The evening concert was an incredible night of singing, dancing and the celebration of Samoan culture—which included the Apia Protestant Church Choir and Fa’atoia EFKS Youth Cultural Group, as well as SpiritSong and Waitakere Corps.
Our executive leaders were invited to join the women from Waitakere in a cultural dance and did their best to follow along, with encouragement from the crowd. Jaws dropped as the young men from the cultural group performed a high-energy, body slapping dance that was stunning to watch. The performance shifted onto the grass area for the fire dancers who wowed the crowds as they spun their flaming sticks around in a breath-taking display.
Sunday morning began with another prayer meeting led by Jenny and Miriama. It was another passion-filled time of intercession and thanksgiving to God for what has already taken place and what is to come.
Over 140 people gathered for the worship service and a highlight for many was the Samoa Salvation Army singing group—people who have already made the Army their spiritual home. It was wonderful to see such a range of people including many children and young people.

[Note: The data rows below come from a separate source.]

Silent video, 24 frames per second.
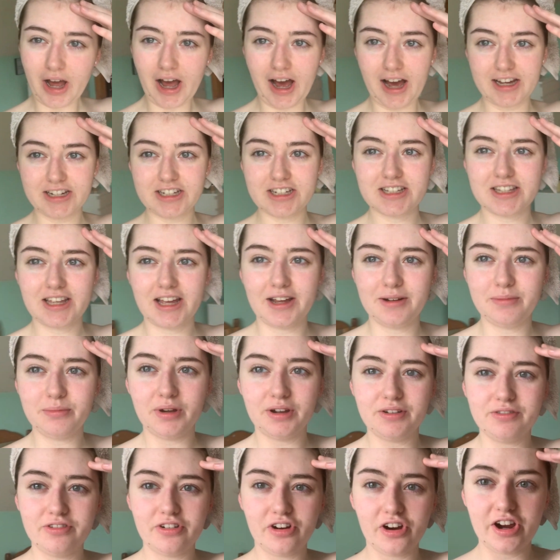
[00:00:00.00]
I just had
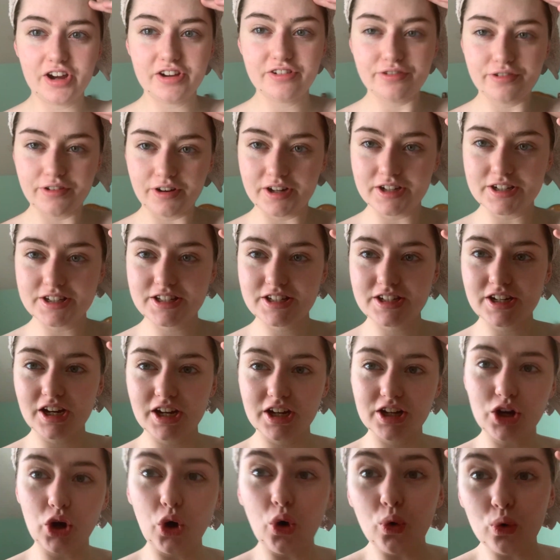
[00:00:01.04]
my very first
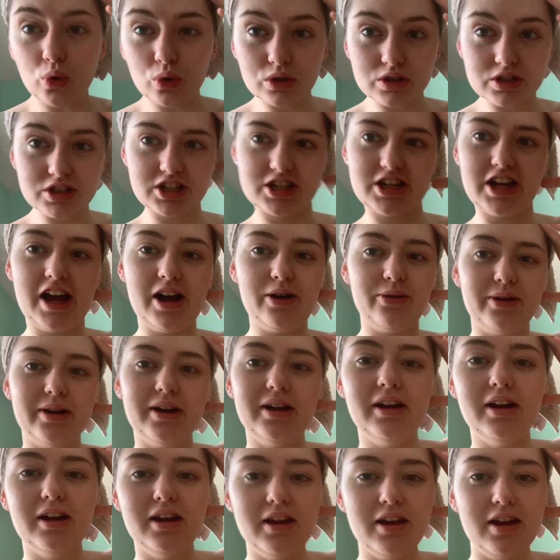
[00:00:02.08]
cold
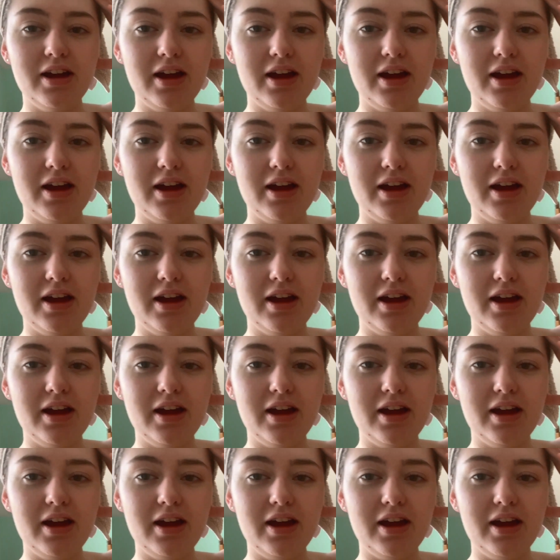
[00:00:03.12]
shower.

Halfway through Lolagi Phillip’s testimony, the electricity went out across the city and without skipping a beat, he continued sharing of the life-transforming power of Jesus. The rest of the service continued without electricity, and a few quick adjustments to the meeting meant that SpiritSong sang a beautiful unaccompanied song, ‘At the Foot of the Cross’.

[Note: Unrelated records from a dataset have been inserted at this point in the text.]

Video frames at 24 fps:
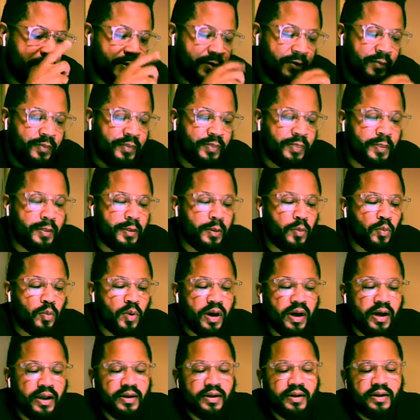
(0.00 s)

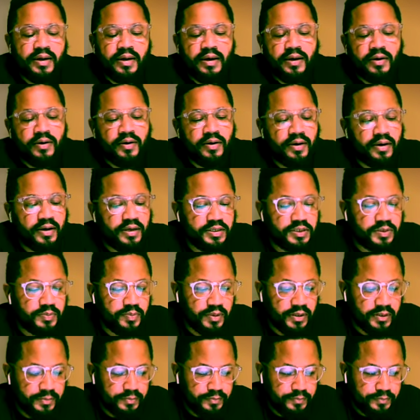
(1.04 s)
Wanda and her
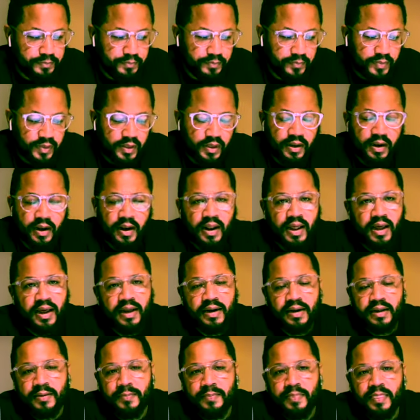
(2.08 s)
husband,
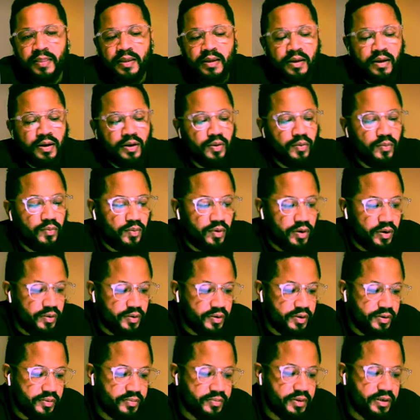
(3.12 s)
Lonnie,
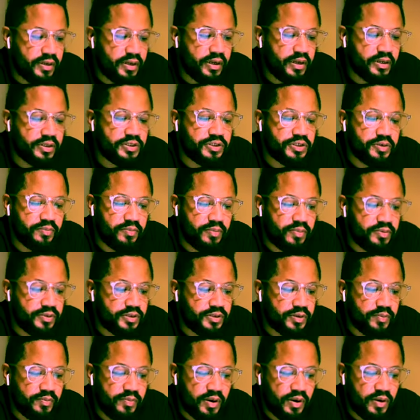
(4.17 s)
welcomed uh, Jam
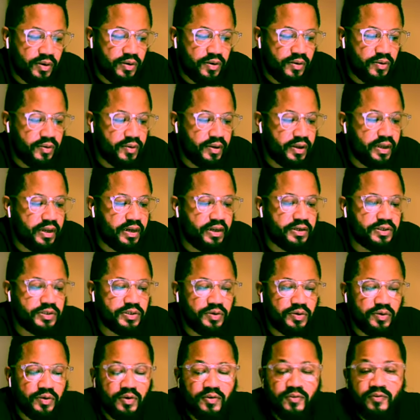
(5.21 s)
Jamal and his
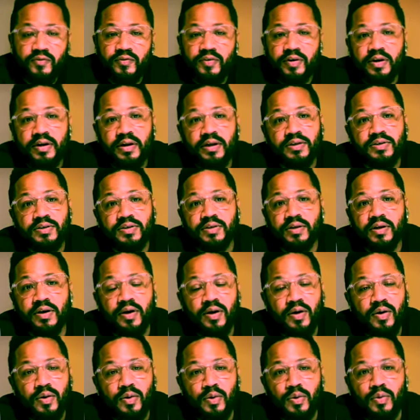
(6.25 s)
girlfriend into their
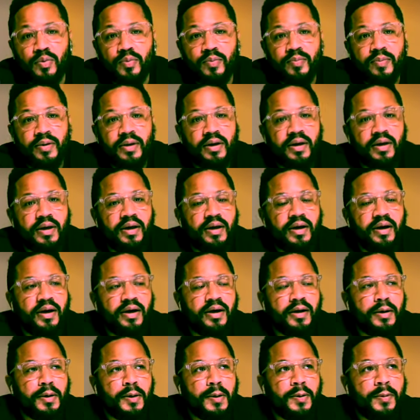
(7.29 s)
home.
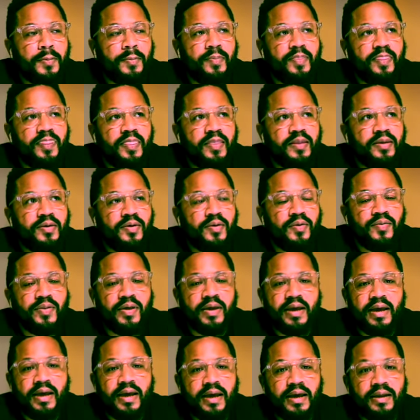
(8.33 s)
Um, you know,
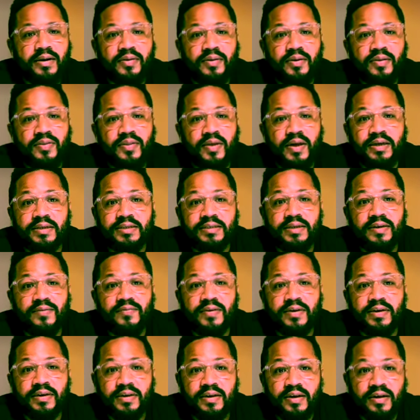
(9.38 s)
they had
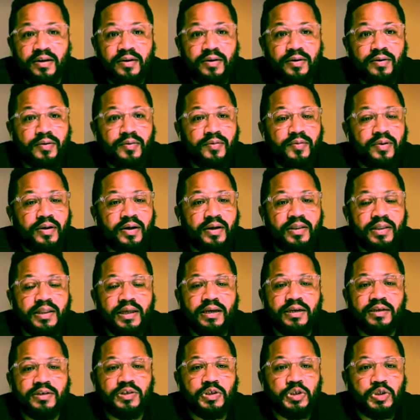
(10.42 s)
Thanksgiving dinner. Uh,
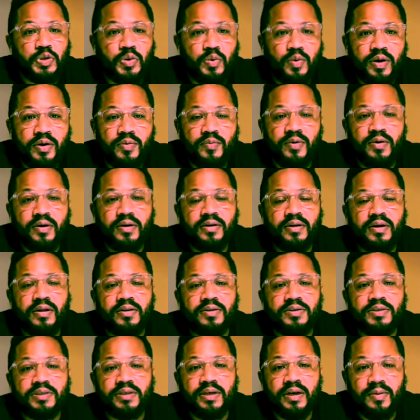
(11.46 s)
they enjoyed one
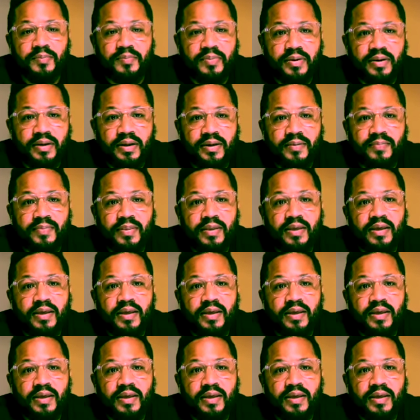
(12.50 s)
another's company,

Andy spoke on the parable of the Good Samaritan and what real love looks like. He challenged everyone that ‘God is after a love that lasts, not more religion’. He also posed the question: ‘What would our lives look like if we did actually love our neighbour as ourselves?’
He gave people an invitation to respond by way of coming forward for prayer and asked if there was anyone that needed to forgive someone else, any relationships that needed restoring. Our love of God is demonstrated by how we love others.
A number of people responded and a time of prayer and ministry took place before we sang a final song and Jenny gave the benediction. SpiritSong sang to conclude the service, surrounding the congregation and singing ‘Go In Peace’.
Throughout the weekend many local people shared with visitors from New Zealand the impact the Army is already having, and their excitement around the addictions work and church community being developed.
God is moving mightily in Samoa and we thank him for opening doors of opportunity, his provisions for the work so far and his promises for the future.